Unicode, stdout, and stderr

Tue Jul 22 05:33:58 EDT 2014

Le mardi 22 juillet 2014 11:09:37 UTC+2, Peter Otten a écrit :
> Frank Millman wrote:
> 
> 
> 
> > 
> 
> > "Peter Otten" <__peter__ at web.de> wrote in message
> 
> > news:lql3am$2q7$1 at ger.gmane.org...
> 
> >> Frank Millman wrote:
> 
> >>
> 
> >>> Hi all
> 
> >>>
> 
> >>> This is not important, but I would appreciate it if someone could
> 
> >>> explain the following, run from cmd.exe on Windows Server 2003 -
> 
> >>>
> 
> >>> C:\>python
> 
> >>> Python 3.4.1 (v3.4.1:c0e311e010fc, May 18 2014, 10:38:22) [MSC v.1600 32
> 
> >>> bit (In
> 
> >>> tel)] on win32
> 
> >>> Type "help", "copyright", "credits" or "license" for more information.
> 
> >>>>>> x = '\u2119'
> 
> >>>>>> x  # this uses stderr
> 
> >>> '\u2119'
> 
> >>
> 
> >> No, both print to stdout, but just
> 
> >>
> 
> >>>>> x
> 
> >>
> 
> >> is passed to the display hook of the interactive interpreter.
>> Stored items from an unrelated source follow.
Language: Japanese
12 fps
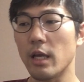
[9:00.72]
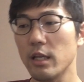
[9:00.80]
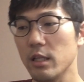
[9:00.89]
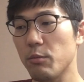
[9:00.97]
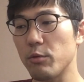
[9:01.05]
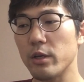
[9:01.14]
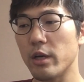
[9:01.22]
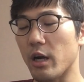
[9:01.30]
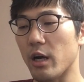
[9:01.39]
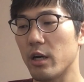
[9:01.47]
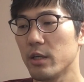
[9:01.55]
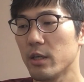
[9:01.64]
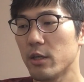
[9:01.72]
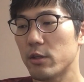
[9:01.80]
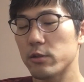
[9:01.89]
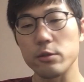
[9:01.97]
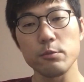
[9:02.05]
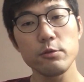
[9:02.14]
あ何でもいいから
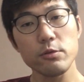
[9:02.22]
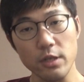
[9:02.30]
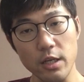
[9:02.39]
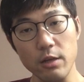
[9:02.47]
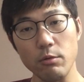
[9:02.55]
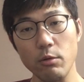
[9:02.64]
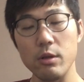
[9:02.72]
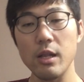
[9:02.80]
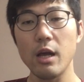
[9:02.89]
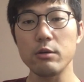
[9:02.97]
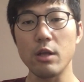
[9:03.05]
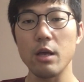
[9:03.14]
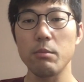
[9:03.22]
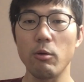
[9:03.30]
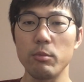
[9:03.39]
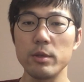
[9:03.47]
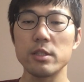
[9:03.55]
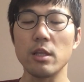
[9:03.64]
スムーズに折り合う競馬
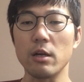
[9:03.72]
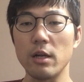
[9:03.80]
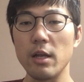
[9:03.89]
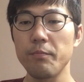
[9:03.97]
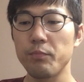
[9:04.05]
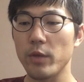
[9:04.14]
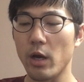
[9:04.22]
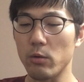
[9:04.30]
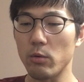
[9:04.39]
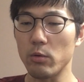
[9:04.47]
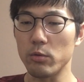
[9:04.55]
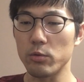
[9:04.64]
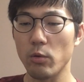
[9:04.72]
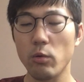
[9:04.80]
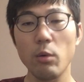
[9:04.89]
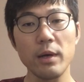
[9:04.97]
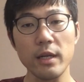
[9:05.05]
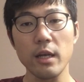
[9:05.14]
を見せたらねあのど
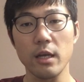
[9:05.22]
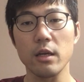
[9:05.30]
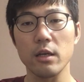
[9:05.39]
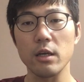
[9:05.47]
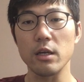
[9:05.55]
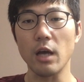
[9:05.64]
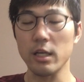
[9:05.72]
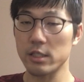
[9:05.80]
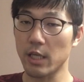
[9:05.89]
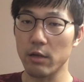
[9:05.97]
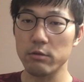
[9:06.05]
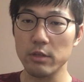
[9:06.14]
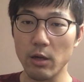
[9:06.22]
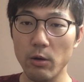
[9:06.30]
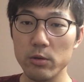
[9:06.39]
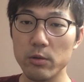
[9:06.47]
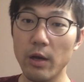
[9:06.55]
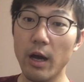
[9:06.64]
こまで、えー、弾けるんだ
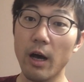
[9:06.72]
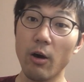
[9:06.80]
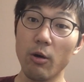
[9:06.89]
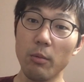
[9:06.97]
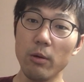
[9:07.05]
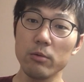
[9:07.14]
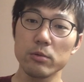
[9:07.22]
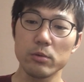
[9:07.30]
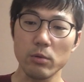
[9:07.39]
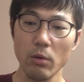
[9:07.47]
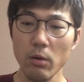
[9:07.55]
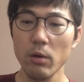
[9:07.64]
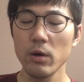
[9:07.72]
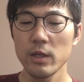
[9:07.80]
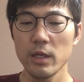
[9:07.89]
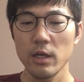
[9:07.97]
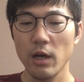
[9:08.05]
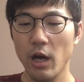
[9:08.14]
ろうとか思うと
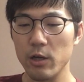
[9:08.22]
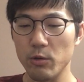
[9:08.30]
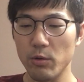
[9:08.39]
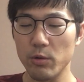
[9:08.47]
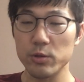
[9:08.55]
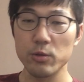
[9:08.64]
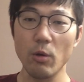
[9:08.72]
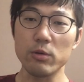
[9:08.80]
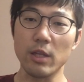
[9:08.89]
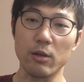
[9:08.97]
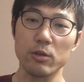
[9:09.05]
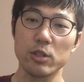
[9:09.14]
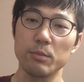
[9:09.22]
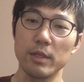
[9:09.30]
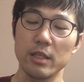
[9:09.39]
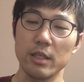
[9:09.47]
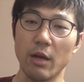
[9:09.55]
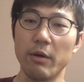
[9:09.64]
あのすごく楽し
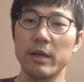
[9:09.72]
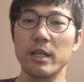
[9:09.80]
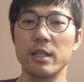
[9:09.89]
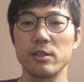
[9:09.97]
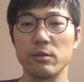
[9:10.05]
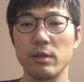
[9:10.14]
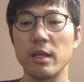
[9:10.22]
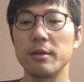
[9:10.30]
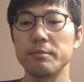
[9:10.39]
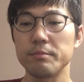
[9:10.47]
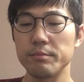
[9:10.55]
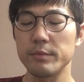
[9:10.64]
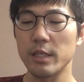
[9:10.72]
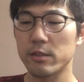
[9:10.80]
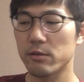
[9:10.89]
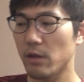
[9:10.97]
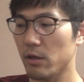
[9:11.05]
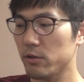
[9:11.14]
みなわけですよね。で
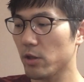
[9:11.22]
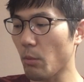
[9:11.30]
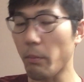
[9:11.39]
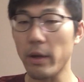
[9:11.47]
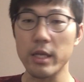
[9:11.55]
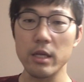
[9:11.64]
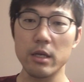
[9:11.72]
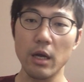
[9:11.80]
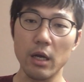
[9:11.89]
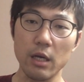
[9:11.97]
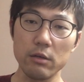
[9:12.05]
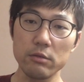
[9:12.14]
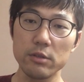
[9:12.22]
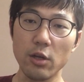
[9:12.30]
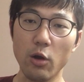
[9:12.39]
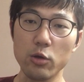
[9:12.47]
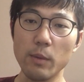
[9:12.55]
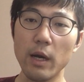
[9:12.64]
少なくともまあ引っかかるって
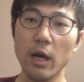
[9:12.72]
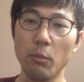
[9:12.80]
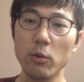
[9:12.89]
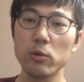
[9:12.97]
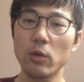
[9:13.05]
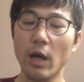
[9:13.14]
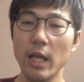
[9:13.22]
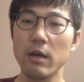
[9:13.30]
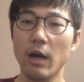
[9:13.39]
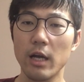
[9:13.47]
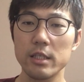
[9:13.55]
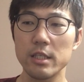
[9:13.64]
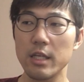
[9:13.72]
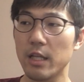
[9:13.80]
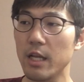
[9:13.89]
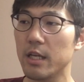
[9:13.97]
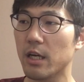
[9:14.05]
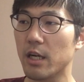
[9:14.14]
のは馬がもっと速く走り
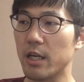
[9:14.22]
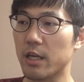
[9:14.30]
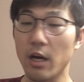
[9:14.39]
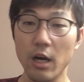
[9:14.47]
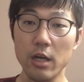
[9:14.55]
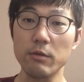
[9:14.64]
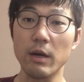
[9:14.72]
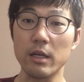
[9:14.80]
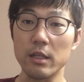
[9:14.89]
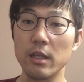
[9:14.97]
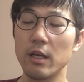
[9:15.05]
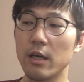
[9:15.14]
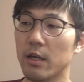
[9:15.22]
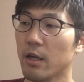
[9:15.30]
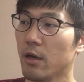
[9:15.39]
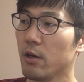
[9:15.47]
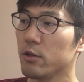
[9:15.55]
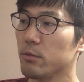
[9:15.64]
たいから引っかかるわけで
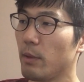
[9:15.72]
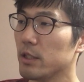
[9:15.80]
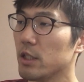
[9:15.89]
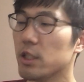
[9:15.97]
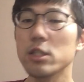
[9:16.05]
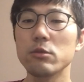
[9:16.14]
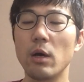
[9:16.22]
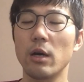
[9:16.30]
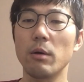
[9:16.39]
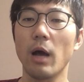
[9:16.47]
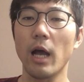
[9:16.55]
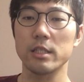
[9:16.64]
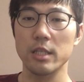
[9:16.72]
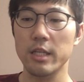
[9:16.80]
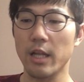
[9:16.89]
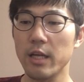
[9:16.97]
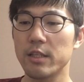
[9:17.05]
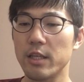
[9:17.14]
馬自身は走
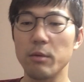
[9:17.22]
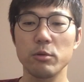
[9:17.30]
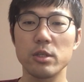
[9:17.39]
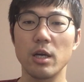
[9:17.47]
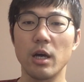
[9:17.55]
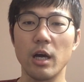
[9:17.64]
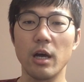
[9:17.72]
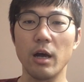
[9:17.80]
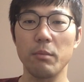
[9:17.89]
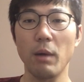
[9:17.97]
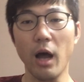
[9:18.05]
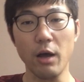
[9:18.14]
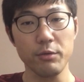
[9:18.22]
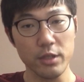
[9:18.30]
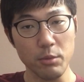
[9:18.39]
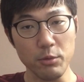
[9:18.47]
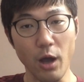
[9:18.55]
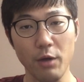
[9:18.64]
りたいって気持ちがまあ
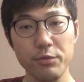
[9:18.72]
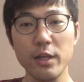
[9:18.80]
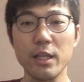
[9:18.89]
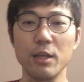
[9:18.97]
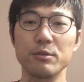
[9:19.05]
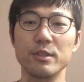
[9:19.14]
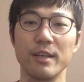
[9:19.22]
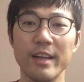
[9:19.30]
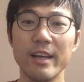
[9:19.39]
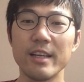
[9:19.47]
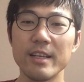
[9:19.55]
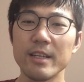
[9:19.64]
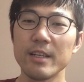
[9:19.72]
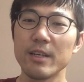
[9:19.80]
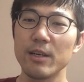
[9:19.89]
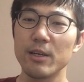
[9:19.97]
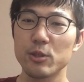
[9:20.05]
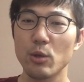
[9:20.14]
多分溢れてるんだよね。
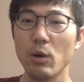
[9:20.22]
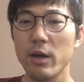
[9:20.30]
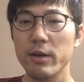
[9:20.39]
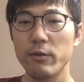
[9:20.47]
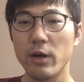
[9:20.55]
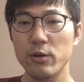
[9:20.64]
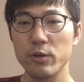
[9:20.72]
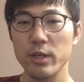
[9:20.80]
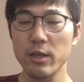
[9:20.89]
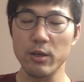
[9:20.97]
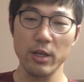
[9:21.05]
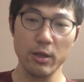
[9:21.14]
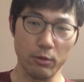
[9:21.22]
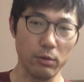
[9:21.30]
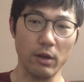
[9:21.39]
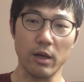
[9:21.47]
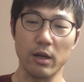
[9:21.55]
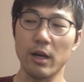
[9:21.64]
それはあのいい、いいこ
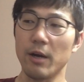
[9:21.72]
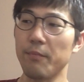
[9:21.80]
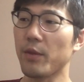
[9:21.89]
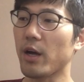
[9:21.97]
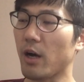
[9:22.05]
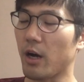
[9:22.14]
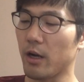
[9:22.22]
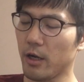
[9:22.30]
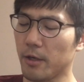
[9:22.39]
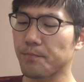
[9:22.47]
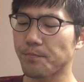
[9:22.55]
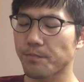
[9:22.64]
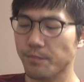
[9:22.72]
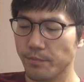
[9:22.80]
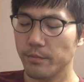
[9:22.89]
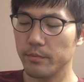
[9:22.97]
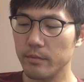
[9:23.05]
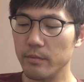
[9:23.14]
とだからなんか
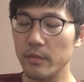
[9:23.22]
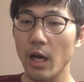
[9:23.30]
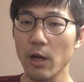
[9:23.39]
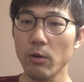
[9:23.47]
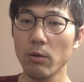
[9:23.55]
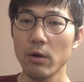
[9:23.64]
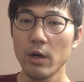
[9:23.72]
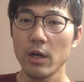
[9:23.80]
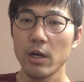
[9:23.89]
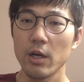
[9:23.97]
あの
This
> 
> >> applies
> 
> >> repr() and  then tries to print the result. If this fails it makes
> 
> >> another effort, roughly (the actual code is written in C)
> 
> >>
> 
> >> sys.stdout.buffer.write(repr(x).encode(
> 
> >>    sys.stdout.encoding, "backslashreplace"))
> 
> >>
> 
> >>
> 
> > 
> 
> > Thanks, Peter. Very interesting.
> 
> > 
> 
> > Out of interest, does the same thing happen when writing to sys.stderr?
> 
> 
> 
> If you are asking about the fallback mechanism, that is specific to 
> 
> sys.displayhook in the interactive interpreter. 
> 
> 
> 
> But stdout and stderr do handle errors differently:
> 
> 
> 
> >>> import sys
> 
> >>> sys.stdout.errors
> 
> 'strict'
> 
> >>> sys.stderr.errors
> 
> 'backslashreplace'
> 
> 
> 
> So a codepoint written to stdout that cannot be encoded with stdout.encoding 
> 
> raises an error while a codepoint written to stderr that cannot be encoded 
> 
> with stderr.encoding is escaped.
> 
> 
> 
> Another way to make stdout more forgiving:
> 
> 
> 
> >>> import sys
> 
> >>> print("\u2119")
> 
> Traceback (most recent call last):
> 
>   File "<stdin>", line 1, in <module>
> 
>   File "/usr/local/lib/python3.4/encodings/cp437.py", line 19, in encode
> 
>     return codecs.charmap_encode(input,self.errors,encoding_map)[0]
> 
> UnicodeEncodeError: 'charmap' codec can't encode character '\u2119' in 
> 
> position 0: character maps to <undefined>
> 
> >>> sys.stdout = open(1, mode="w", errors="xmlcharrefreplace", 
> 
> encoding=sys.stdout.encoding, closefd=False)
> 
> >>> print("\u2119")
> 
> ℙ

=====

or in a similar way

>>> print(ascii('abcéoe EURO\u2119'))
'abc\xe9\u0153\u20ac\u2119'
>>> sys.stdout.write(ascii('abcéoe EURO\u2119') + '\n')
'abc\xe9\u0153\u20ac\u2119'
>>> sys.stderr.write(ascii('abcéoe EURO\u2119') + '\n')
'abc\xe9\u0153\u20ac\u2119'
>>> 
>>> sys.stdout.write((ascii('abcéoe EURO\u2119').strip("'") + '\n'))
abc\xe9\u0153\u20ac\u2119
>>>

jmf